Tool Call Persistence
📘 Tool Call Persistence¶
The agentic framework can persist each tool call (and its response) to the database at the end of every turn. On the next turn the full tool-call history is reloaded and interleaved back into the LLM message sequence so the model keeps its context across turns.
🔑 Why persistence matters¶
Without persistence, the only thing stored in the database between turns is the final assistant text. When the user sends a follow-up message the orchestrator can reconstruct the user/assistant dialogue, but the intermediate tool calls that led to each answer are gone. Modern LLM APIs require that every tool_calls assistant message is immediately followed by matching tool messages. If those are missing, the API rejects the request.
Persistence solves this by saving all tool-call rounds after each turn, and by replaying them in the correct sequence when history is fetched on the next turn.
🗂️ Data model¶
Each individual tool call is stored as a ChatMessageTool record:
from unique_toolkit.chat.schemas import ChatMessageTool, ChatMessageToolResponse
tool = ChatMessageTool(
external_tool_call_id="call_abc123", # ID as seen by the LLM
function_name="internal_search",
arguments={"query": "quarterly revenue"},
round_index=0, # which sequential round within the turn
sequence_index=0, # position within a parallel batch
message_id="msg_xyz", # parent assistant message in the DB
response=ChatMessageToolResponse(content="[{...}]"),
)
Multiple parallel tool calls (same round_index, different sequence_index) are issued in a single LLM request. Sequential rounds have incrementing round_index values.
🛠️ Persisting tool calls after a turn¶
At the end of a turn the orchestrator:
- Calls
HistoryManager.extract_message_tools()to convert the in-memory loop history into a flatlist[ChatMessageTool]. - Optionally calls
HistoryManager.compact_message_tools()to drop uncited search results, keeping the persisted history lean. - Calls
ChatService.create_message_tools()to write the records to the database.
records = history_manager.extract_message_tools()
records = HistoryManager.compact_message_tools(records=records, assistant_text=final_answer)
chat_service.create_message_tools(
message_id=assistant_message_id,
tool_calls=records,
)
compact_message_tools scans the assistant text for [sourceN] citations and removes any source items in the tool responses that were not cited. Source numbers are not renumbered, so existing citations in the stored message stay valid.
🔄 Replaying history on subsequent turns¶
Use get_full_history_with_contents_and_tool_calls instead of get_full_history_with_contents when building the LLM message sequence:
from unique_toolkit.agentic.history_manager.history_construction_with_contents import (
get_full_history_with_contents_and_tool_calls,
)
messages, max_source_number, source_map = get_full_history_with_contents_and_tool_calls(
user_message=event.payload.user_message,
chat_id=event.payload.chat_id,
chat_service=chat_service,
content_service=content_service,
)
The function returns a 3-tuple: the LanguageModelMessages for the LLM, the highest source_number found in persisted tool responses (-1 when none exist), and a dict[int, ContentChunk] mapping each prior-turn source number to its content.

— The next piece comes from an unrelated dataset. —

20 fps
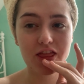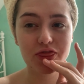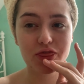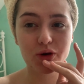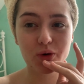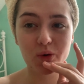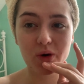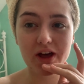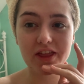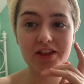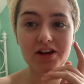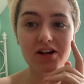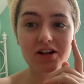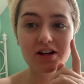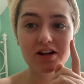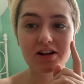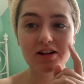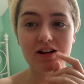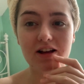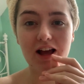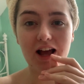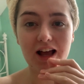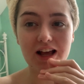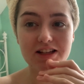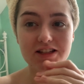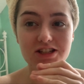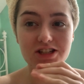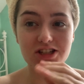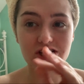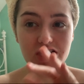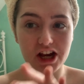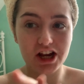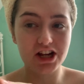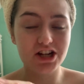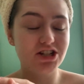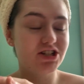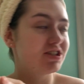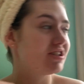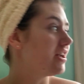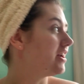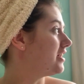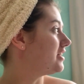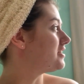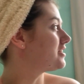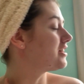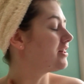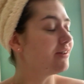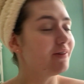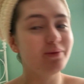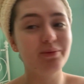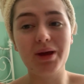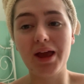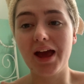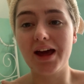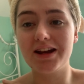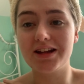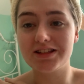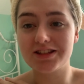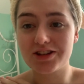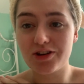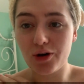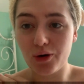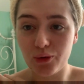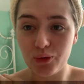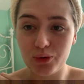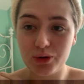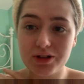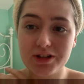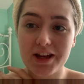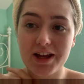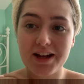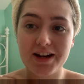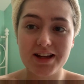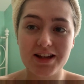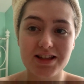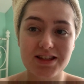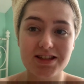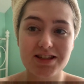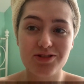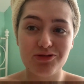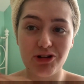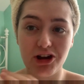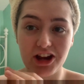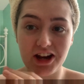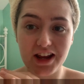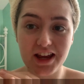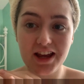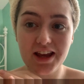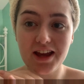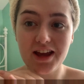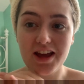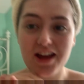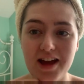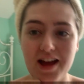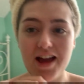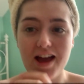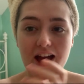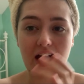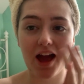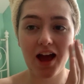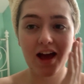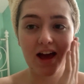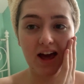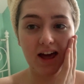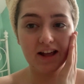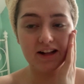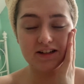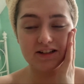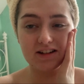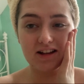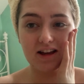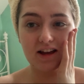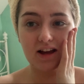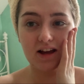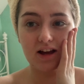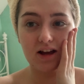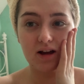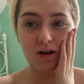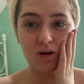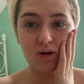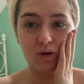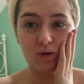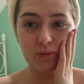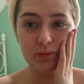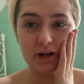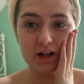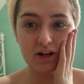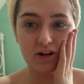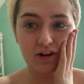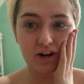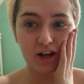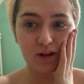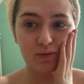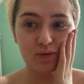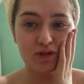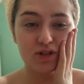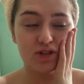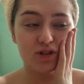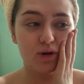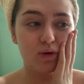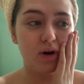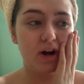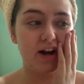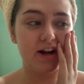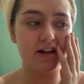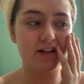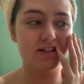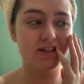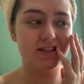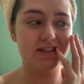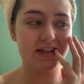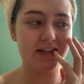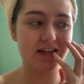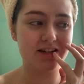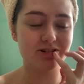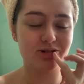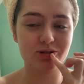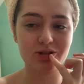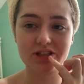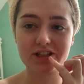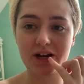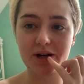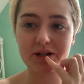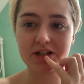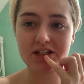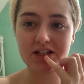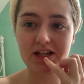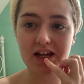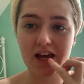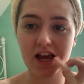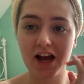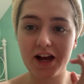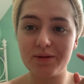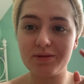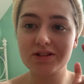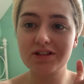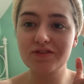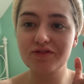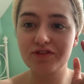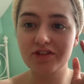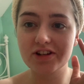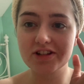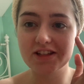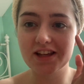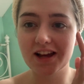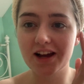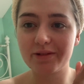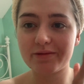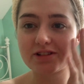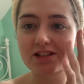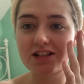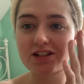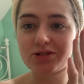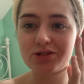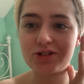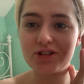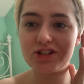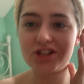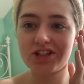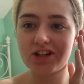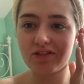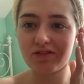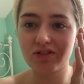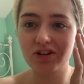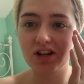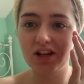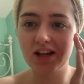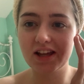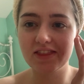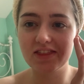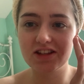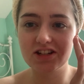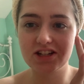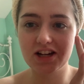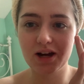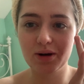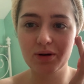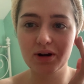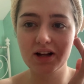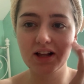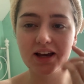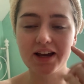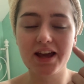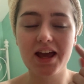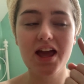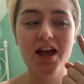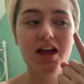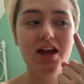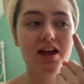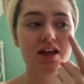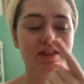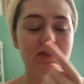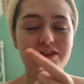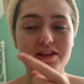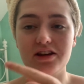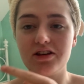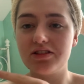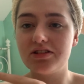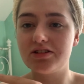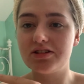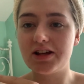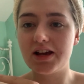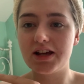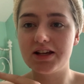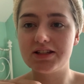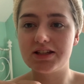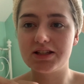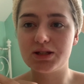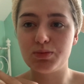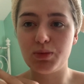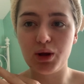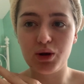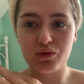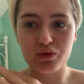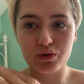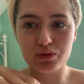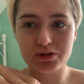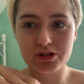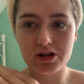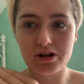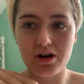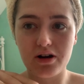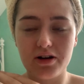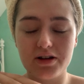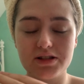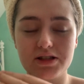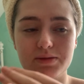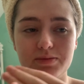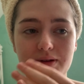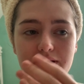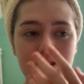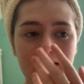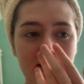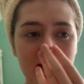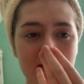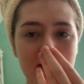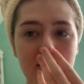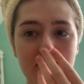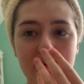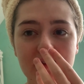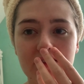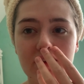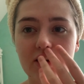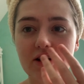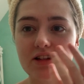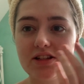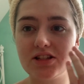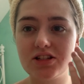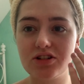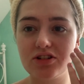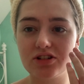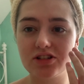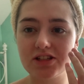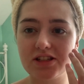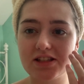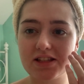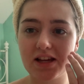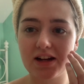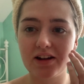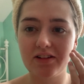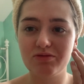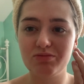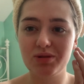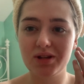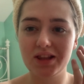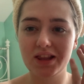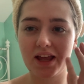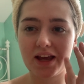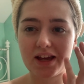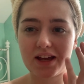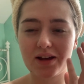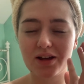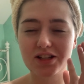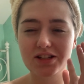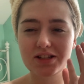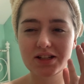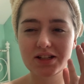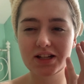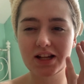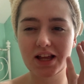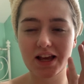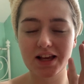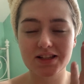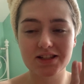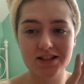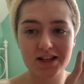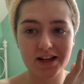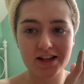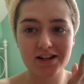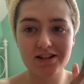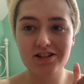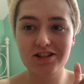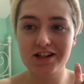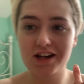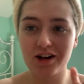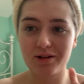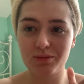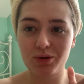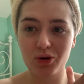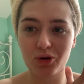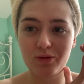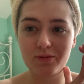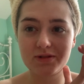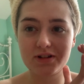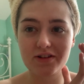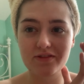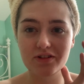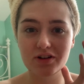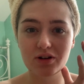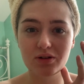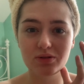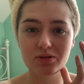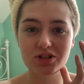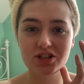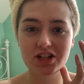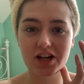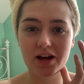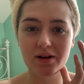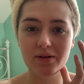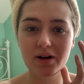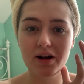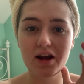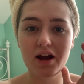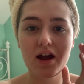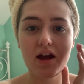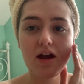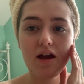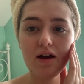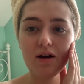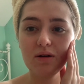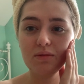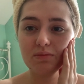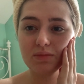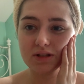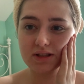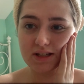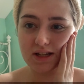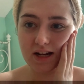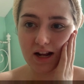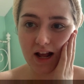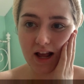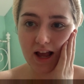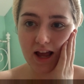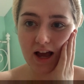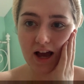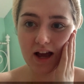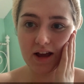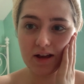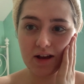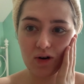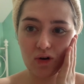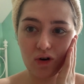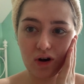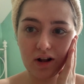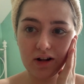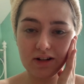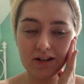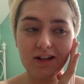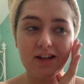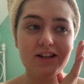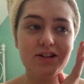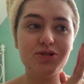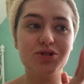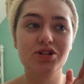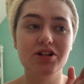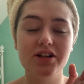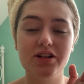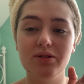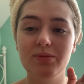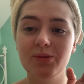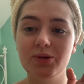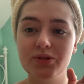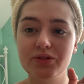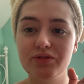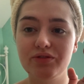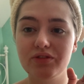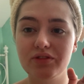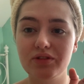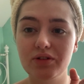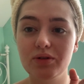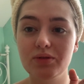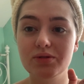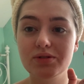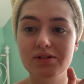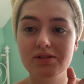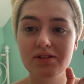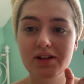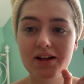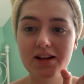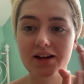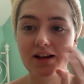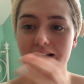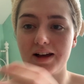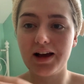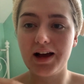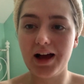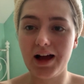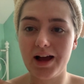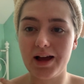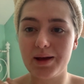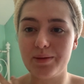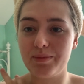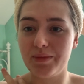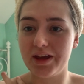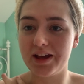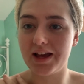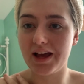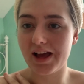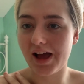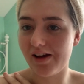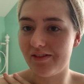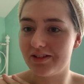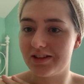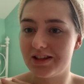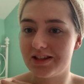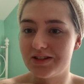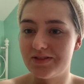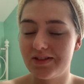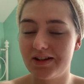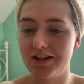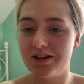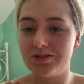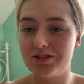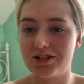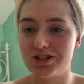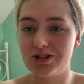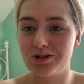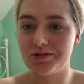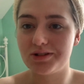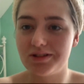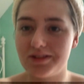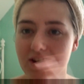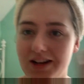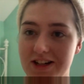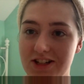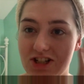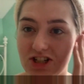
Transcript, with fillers: the weather has changed and it's gloomy and it's cold and it's rainy and oh my god it was so hard to take a cold shower today i was freezing i was literally shivering in the shower like the other days it's been roasting hot it's been like nearly 30 degrees and i've been like excited to come home to have a cold shower but today i literally almost froze like i'm like having this video to show you that i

These are used by HistoryManager to initialise global source numbering so that current-turn sources continue from where prior turns left off.

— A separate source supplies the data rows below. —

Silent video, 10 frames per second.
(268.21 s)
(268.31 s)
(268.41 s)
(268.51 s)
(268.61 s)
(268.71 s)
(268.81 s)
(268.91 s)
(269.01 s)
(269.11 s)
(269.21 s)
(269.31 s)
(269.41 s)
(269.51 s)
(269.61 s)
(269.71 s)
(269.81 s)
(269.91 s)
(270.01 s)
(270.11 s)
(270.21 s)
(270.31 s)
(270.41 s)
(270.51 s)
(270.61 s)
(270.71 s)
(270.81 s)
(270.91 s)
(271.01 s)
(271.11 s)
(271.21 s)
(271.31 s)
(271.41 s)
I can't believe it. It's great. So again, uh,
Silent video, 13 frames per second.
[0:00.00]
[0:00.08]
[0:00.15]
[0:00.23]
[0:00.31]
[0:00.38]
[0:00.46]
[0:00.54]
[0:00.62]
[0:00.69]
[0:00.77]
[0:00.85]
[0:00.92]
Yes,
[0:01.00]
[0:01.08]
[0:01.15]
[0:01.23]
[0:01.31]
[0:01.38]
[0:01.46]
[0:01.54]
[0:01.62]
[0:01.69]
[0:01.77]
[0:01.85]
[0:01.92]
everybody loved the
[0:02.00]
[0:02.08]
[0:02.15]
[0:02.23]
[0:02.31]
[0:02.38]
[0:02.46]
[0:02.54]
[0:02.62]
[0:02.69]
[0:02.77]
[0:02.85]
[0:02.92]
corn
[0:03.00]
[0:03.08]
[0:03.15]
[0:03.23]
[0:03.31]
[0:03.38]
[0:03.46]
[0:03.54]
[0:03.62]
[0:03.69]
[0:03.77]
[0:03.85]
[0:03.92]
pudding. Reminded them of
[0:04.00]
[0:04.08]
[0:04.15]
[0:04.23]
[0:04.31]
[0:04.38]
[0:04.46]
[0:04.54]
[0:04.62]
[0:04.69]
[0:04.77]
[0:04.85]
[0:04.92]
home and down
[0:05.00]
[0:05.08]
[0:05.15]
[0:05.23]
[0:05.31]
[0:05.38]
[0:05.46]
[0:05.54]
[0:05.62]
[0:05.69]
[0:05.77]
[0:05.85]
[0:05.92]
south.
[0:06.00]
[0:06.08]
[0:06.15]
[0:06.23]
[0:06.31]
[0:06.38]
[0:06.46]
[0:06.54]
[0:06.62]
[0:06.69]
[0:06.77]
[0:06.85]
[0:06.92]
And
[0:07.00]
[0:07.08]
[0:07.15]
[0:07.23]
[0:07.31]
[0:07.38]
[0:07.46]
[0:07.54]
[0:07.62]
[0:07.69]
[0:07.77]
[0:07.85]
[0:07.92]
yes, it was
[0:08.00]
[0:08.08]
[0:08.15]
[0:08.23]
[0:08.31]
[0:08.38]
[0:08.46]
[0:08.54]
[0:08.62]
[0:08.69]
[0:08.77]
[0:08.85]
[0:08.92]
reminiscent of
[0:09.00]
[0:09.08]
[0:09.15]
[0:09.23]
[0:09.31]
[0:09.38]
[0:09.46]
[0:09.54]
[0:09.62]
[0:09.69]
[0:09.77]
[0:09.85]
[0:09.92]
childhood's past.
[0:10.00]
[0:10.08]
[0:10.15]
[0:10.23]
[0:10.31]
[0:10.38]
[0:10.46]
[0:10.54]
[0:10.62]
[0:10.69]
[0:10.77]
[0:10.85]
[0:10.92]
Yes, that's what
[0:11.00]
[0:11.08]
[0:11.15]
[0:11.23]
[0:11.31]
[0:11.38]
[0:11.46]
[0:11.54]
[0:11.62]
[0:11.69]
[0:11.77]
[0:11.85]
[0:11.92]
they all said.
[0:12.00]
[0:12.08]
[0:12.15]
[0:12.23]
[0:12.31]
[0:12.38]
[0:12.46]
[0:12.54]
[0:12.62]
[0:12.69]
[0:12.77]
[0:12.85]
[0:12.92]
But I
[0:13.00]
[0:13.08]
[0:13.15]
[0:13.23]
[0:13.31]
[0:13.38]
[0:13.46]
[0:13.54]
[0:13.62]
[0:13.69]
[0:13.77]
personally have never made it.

The function batch-loads all ChatMessageTool records for every assistant message in the chat history in a single call, then interleaves them in the correct order:
sequenceDiagram
participant H as history_construction
participant DB as Database
participant LLM as LLM API
H->>DB: get_full_history()
H->>DB: get_message_tools(message_ids=[...])
DB-->>H: list[ChatMessageTool]
Note over H: For each assistant message<br/>with tool call records:
H->>H: sort by (round_index, sequence_index)
H->>H: group by round_index
H->>LLM: LanguageModelAssistantMessage(tool_calls=[...])
H->>LLM: LanguageModelToolMessage (per call)
H->>LLM: LanguageModelAssistantMessage(content=final text)
⚠️ Edge cases handled automatically¶
| Situation | Behaviour |
|---|---|
| A round has tool calls but none have a response | The entire round is skipped. Emitting an assistant tool-call message without matching tool messages causes LLM APIs to reject the request. |
external_tool_call_id is an empty string |
Pydantic's randomize_id validator replaces it with a UUID. The same UUID is used in both the assistant message and the matching tool message. |
| Backend call fails | A warning is logged and the history is returned without tool-call interleaving rather than raising. |
message_ids is empty |
get_message_tools returns [] immediately without a network call. |
🔗 Related components¶
HistoryManager— seehistory_manager.mdforextract_message_toolsandcompact_message_tools.ChatService—create_message_tools/get_message_toolswrite and readChatMessageToolrecords.get_full_history_with_contents— the non-persistence variant, used when tool-call history replay is not needed.